[Stored items]
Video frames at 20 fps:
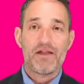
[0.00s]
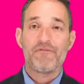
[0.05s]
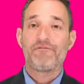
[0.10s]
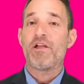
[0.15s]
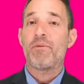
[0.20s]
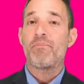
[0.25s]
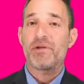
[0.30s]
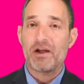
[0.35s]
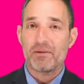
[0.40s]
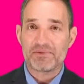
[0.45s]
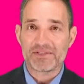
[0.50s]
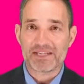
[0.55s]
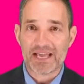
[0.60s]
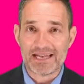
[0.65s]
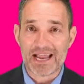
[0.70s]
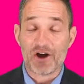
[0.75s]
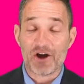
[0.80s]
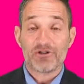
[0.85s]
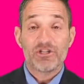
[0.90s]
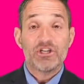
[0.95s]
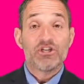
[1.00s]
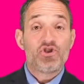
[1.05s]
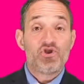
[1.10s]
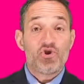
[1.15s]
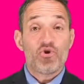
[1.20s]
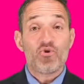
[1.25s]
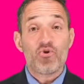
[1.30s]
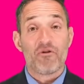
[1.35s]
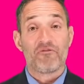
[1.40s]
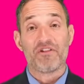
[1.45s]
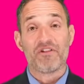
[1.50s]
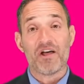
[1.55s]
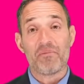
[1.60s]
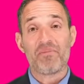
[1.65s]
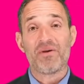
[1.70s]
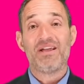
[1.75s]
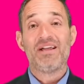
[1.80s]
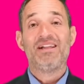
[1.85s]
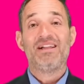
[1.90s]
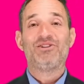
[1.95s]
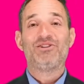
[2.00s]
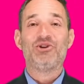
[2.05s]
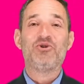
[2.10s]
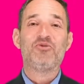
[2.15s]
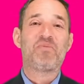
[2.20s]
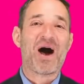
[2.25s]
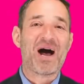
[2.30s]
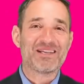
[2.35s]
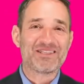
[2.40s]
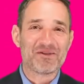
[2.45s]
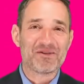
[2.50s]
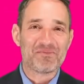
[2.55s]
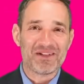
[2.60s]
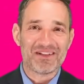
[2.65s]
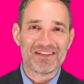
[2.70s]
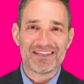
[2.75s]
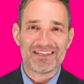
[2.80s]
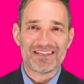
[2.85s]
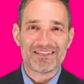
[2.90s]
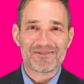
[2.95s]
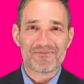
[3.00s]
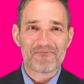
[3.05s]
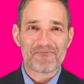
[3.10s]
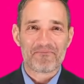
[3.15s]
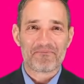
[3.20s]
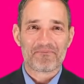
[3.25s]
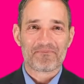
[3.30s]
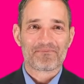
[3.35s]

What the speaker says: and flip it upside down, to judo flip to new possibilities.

==

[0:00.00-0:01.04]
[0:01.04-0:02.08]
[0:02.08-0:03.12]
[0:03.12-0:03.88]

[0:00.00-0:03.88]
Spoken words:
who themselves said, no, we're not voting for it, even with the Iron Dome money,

- **What needs to be done**: For this exercise, transcribe exactly the part of the records above that opens with the line containing "Video frames at" and closes with the one containing "What the speaker". Pictures are not part of the copy.

- **Output below**:
Video frames at 20 fps:
[0.00s]
[0.05s]
[0.10s]
[0.15s]
[0.20s]
[0.25s]
[0.30s]
[0.35s]
[0.40s]
[0.45s]
[0.50s]
[0.55s]
[0.60s]
[0.65s]
[0.70s]
[0.75s]
[0.80s]
[0.85s]
[0.90s]
[0.95s]
[1.00s]
[1.05s]
[1.10s]
[1.15s]
[1.20s]
[1.25s]
[1.30s]
[1.35s]
[1.40s]
[1.45s]
[1.50s]
[1.55s]
[1.60s]
[1.65s]
[1.70s]
[1.75s]
[1.80s]
[1.85s]
[1.90s]
[1.95s]
[2.00s]
[2.05s]
[2.10s]
[2.15s]
[2.20s]
[2.25s]
[2.30s]
[2.35s]
[2.40s]
[2.45s]
[2.50s]
[2.55s]
[2.60s]
[2.65s]
[2.70s]
[2.75s]
[2.80s]
[2.85s]
[2.90s]
[2.95s]
[3.00s]
[3.05s]
[3.10s]
[3.15s]
[3.20s]
[3.25s]
[3.30s]
[3.35s]

What the speaker says: and flip it upside down, to judo flip to new possibilities.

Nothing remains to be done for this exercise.